Friday, December 14, 2012

The Twin Grail Spacecraft Will Be Crashed Into The Moon

After close to a year circling the Moon, Nasa's Ebb and Flow will meet their demise when they crash  on purpose into the lunar surface. But do not expect to see celestial fireworks   next week's impact near the Moon's north pole  spacecraft will not carve a gaping crater or kick up a lot of debris. And it will be dark when it happens.

A mission chief scientist Maria Zuber, of the Massachusetts Institute of Technology said
"We are not expecting a big flash or a big explosion" that will be visible from Earth. Still, it will mark a violent end to a successful mission that has produced the most high resolution gravity maps of Earth's closest neighbour. On Friday, engineers will turn off the science instruments in preparation for Monday's finale.

The spacecraft flew about 35 miles above the surface and later dropped down to 14 miles.
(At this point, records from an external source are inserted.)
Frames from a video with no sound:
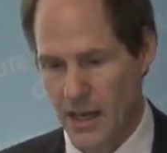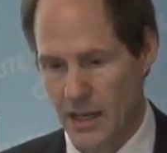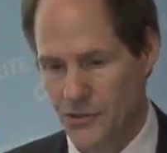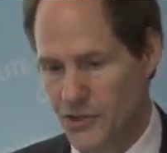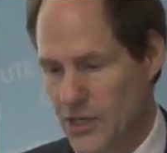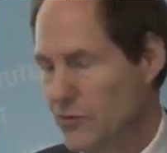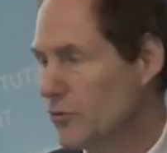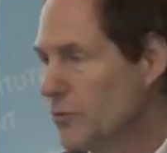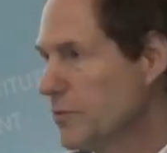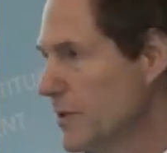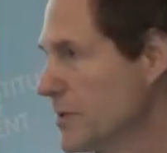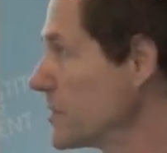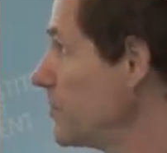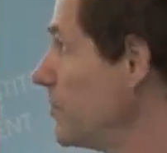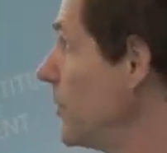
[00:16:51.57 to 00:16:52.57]
General
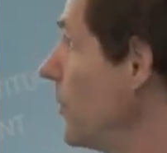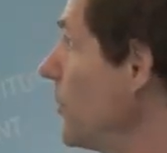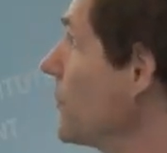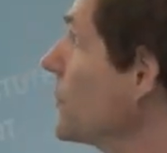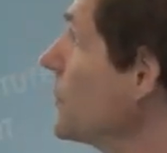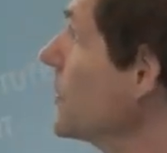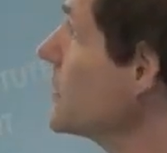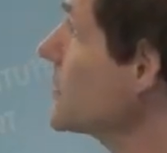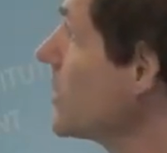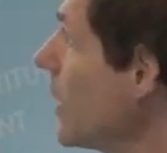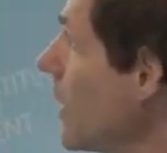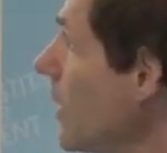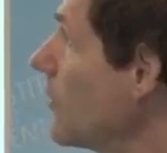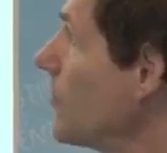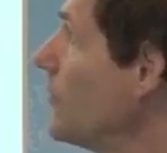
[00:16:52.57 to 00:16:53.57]
principles. These
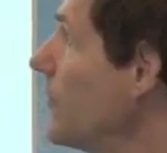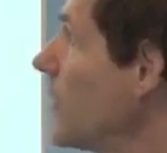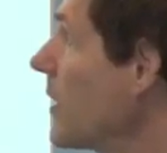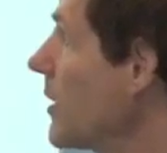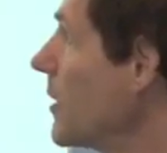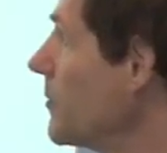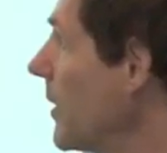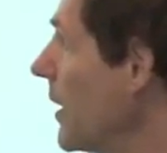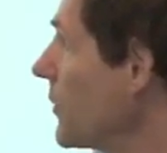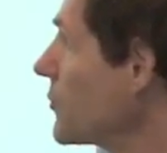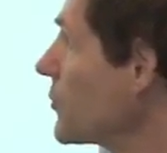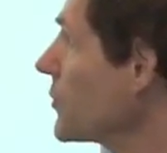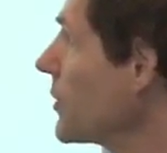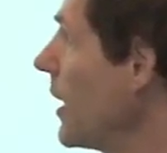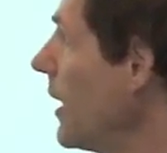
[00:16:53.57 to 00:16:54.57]
are very
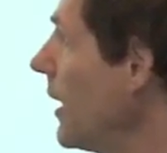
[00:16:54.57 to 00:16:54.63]
much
About an hour before Monday's impact, they will fire their engines until they run out of fuel and slam at 3,800 mph into a predetermined target - a mountain near the north pole that is far away from the Apollo landing sites.
Ebb will hit first followed by Flow 20 seconds later. Though the drama will not be visible from Earth, the Lunar Reconnaissance Orbiter will fly over the crash site afterwards and attempt to spot them.

The last time Nasa aimed at the Moon was in 2009. The world watched through telescopes and over the internet as a spacecraft and its booster rocket smashed into a permanently shadowed crater that fizzled when spectators saw little more than a fuzzy white flash.